Tuesday, November 07, 2006

An Appealing Local Model

[Response to Slate's Green Food article, now triple-posted, but it's a little closer to readability each time.]

Picture this: instead of suburban sprawl, there are residential clusters that surround the manufacturing or other business centers. Here, in and around these centers, people actually live, and the countryside beyond them is spread with farms small and large. It's kind of like the New England of 1950, but without the factory pollution, back before the highway program and the green revolution took off and pushed Joe Sixpack out into the boonies.

We'd be better off if more food were bought and produced locally. It tastes a hell of a lot better when it doesn't ship from South America. If oil weren't so cheap, and transportation infrastructure so heavily subsidized, shipping costs for foreign-produced agricultural products would drive up their prices, and the prices of local products may actually rise enough under this cushion to allow local farms enough profit to support themselves.

Even neglecting subsidized highway infrastructure, the costs of living near business centers are still damned expensive. I am not sure that housing projects have been a good solution to that, historically.

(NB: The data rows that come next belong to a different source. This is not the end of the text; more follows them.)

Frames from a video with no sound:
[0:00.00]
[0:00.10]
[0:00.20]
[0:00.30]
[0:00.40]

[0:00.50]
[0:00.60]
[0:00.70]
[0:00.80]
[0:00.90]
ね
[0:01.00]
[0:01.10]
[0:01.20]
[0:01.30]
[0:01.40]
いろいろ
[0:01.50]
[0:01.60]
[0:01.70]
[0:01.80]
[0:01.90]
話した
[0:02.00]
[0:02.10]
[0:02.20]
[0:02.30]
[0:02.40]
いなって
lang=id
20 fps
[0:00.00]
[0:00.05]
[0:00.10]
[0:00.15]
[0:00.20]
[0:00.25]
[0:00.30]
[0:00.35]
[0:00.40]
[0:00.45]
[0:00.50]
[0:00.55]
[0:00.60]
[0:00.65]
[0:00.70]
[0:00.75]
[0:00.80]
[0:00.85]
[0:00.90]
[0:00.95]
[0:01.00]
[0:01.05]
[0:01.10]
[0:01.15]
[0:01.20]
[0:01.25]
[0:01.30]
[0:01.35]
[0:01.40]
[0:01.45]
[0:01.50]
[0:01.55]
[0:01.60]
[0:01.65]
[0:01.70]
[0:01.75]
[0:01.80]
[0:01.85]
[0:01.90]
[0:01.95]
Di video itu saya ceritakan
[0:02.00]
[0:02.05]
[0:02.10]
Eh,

Commuting still works out better in the cost analysis, so we pave over grampa's farm and build a McMansion or twenty on it.

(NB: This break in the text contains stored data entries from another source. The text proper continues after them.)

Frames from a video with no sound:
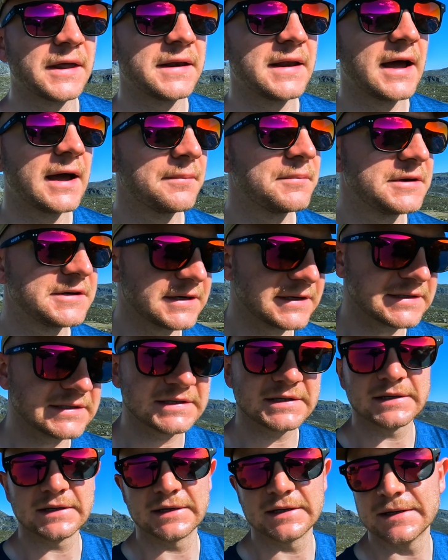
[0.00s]
dann
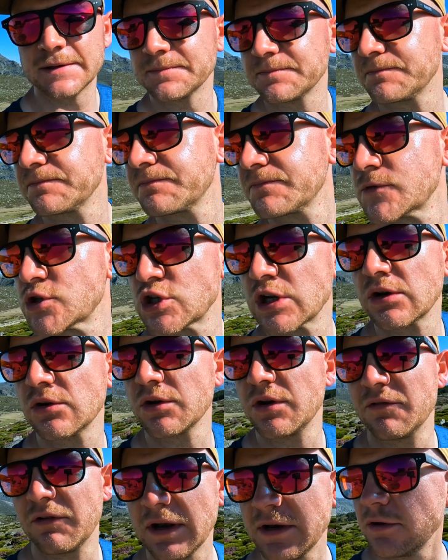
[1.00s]
nachmittags ähm, steht
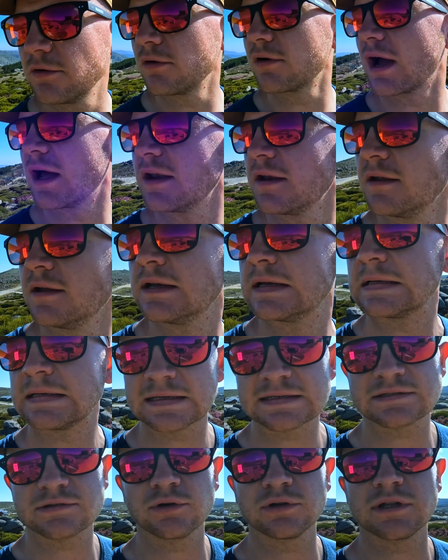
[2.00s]
noch eine Wanderung an.
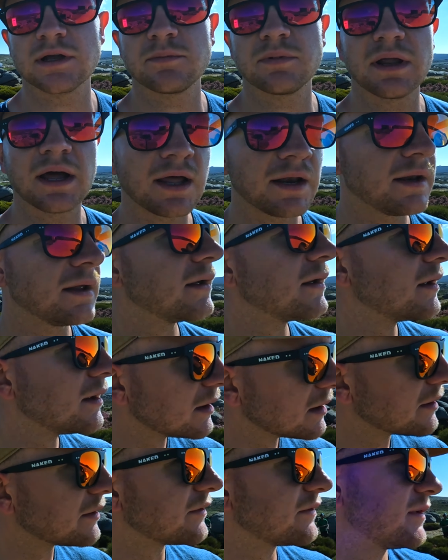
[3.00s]
Das ist heute der Plan.
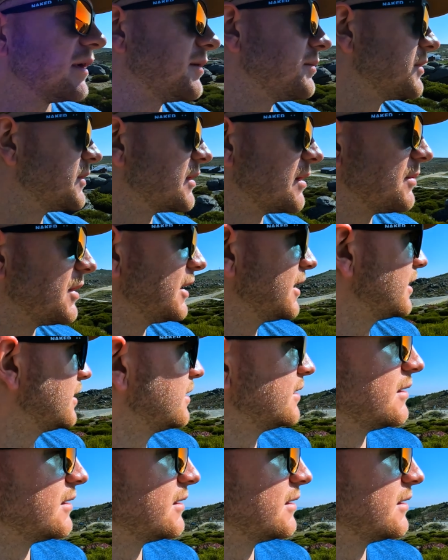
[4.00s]
Seid mit dabei.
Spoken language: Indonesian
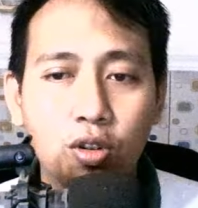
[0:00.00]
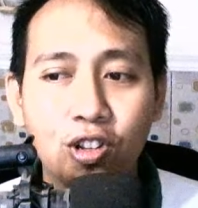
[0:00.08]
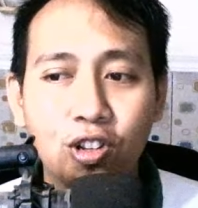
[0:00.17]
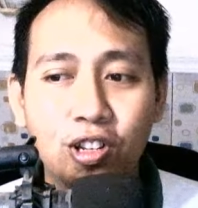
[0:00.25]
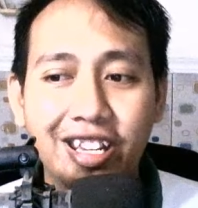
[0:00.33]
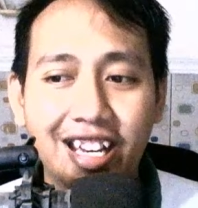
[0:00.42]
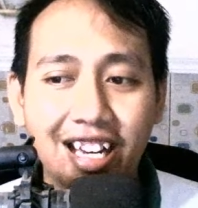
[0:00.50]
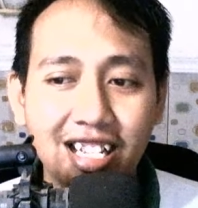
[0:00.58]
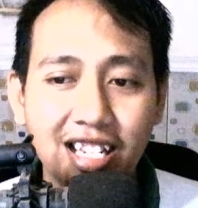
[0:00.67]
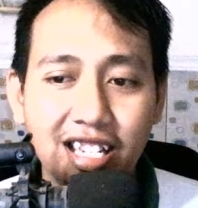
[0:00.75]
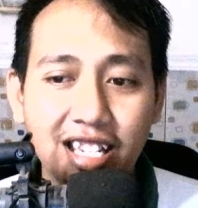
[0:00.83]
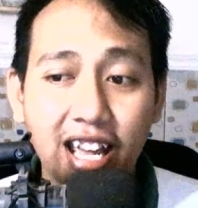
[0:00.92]
Ya.
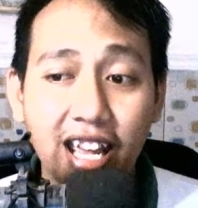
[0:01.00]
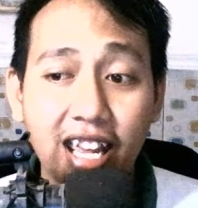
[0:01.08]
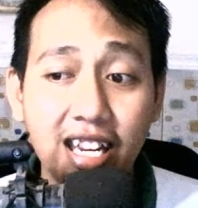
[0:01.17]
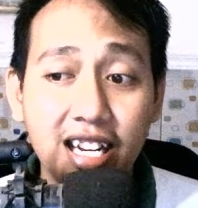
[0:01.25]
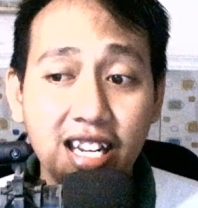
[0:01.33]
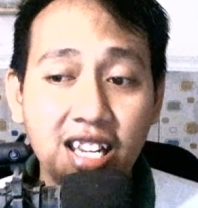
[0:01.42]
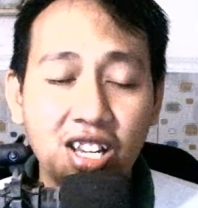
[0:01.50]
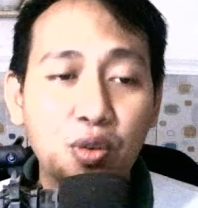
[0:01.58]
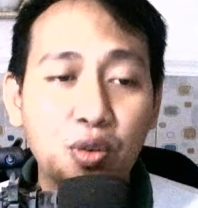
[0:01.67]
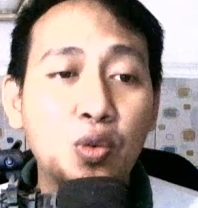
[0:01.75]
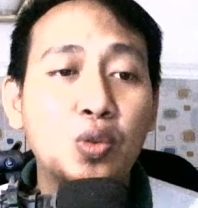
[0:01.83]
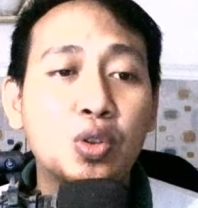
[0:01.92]
Ini
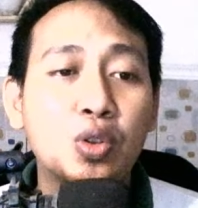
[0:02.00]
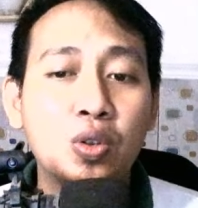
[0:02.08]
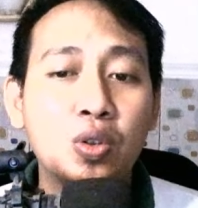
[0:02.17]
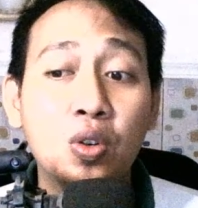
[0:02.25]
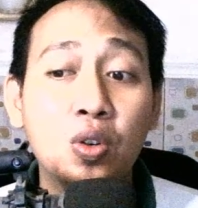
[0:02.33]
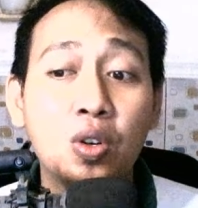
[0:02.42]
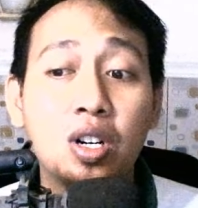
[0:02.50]
untuk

The local model also works better in California than it does in Connecticut, where you can't grow stuff for six months out of the year. Who misses the days of starving to death if you didn't make enough jerky to last the winter or if the potatoes rotted in the cellar? (Exaggerating. Maybe.)

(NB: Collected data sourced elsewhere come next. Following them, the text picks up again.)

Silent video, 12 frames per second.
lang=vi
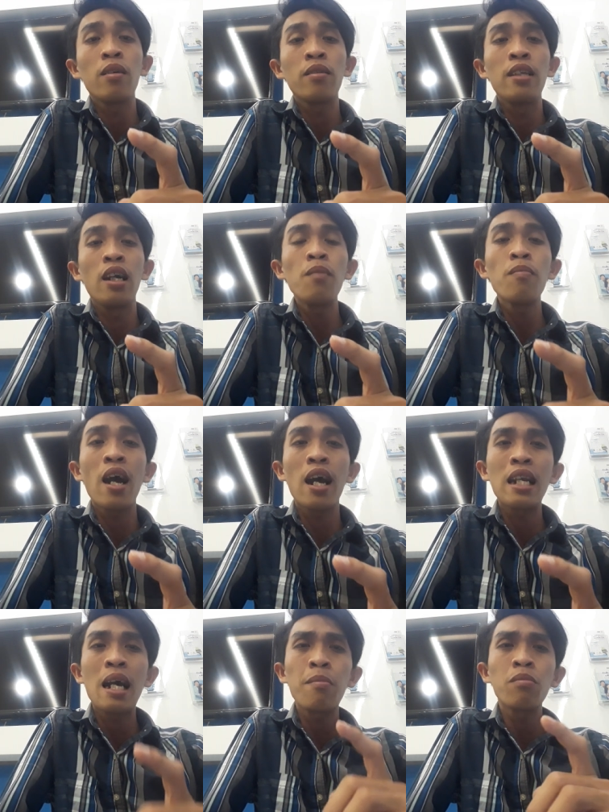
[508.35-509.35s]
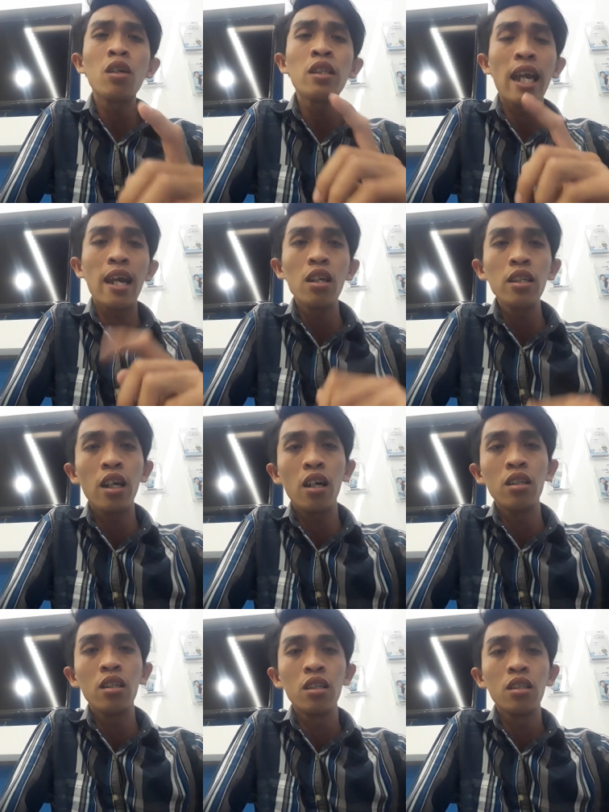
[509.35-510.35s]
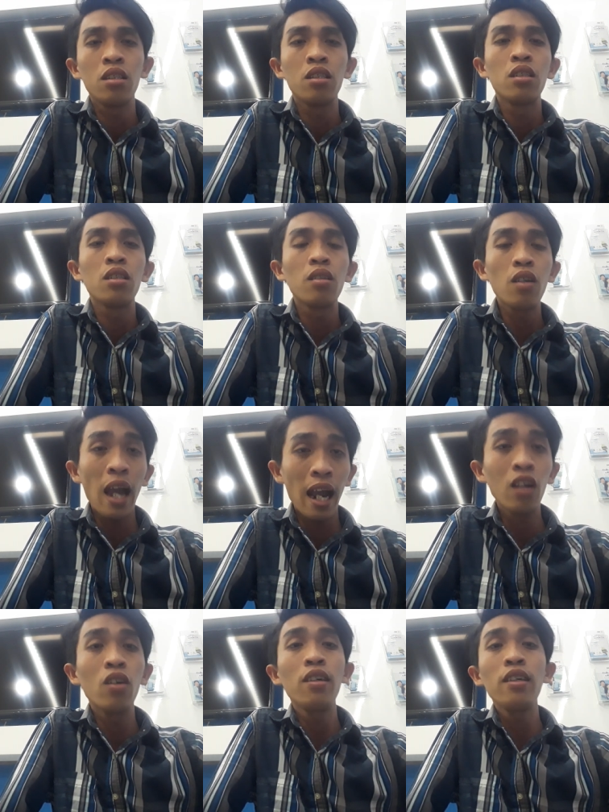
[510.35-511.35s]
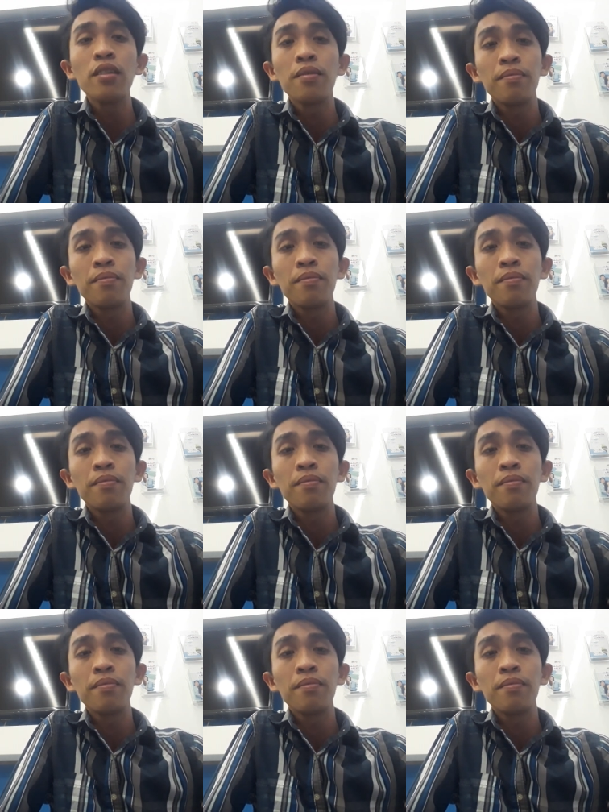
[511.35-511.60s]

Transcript: những mà năm đứa trẻ đó những nó hát luôn đó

It's interesting to observe how we've engineered our landscape. It seems inevitable that industry will tend to concentrate in infertile areas, and occupy as little area as possible. Agricutlure, meanwhile, tends to require more area, opening up green space, though it can be compressed with the addition of energy. A geographic and demographic balance will be met based on the costs of moving produce from one place to another, the cost of land, fertility, and on the required area needed to produce food. Social engineering efforts will cause these factors to be weighted differently. Would we be better off if we subsidized community infrastructure instead of transportation infrastructure? If we didn't subsidize (petroleum-intensive) centralized farming? If we facilitated oil use less? If we did nothing at all?

Tough to say. But I love the local model.

1 comment:

twiffer said...

well, i'm not reposting my replies. so there!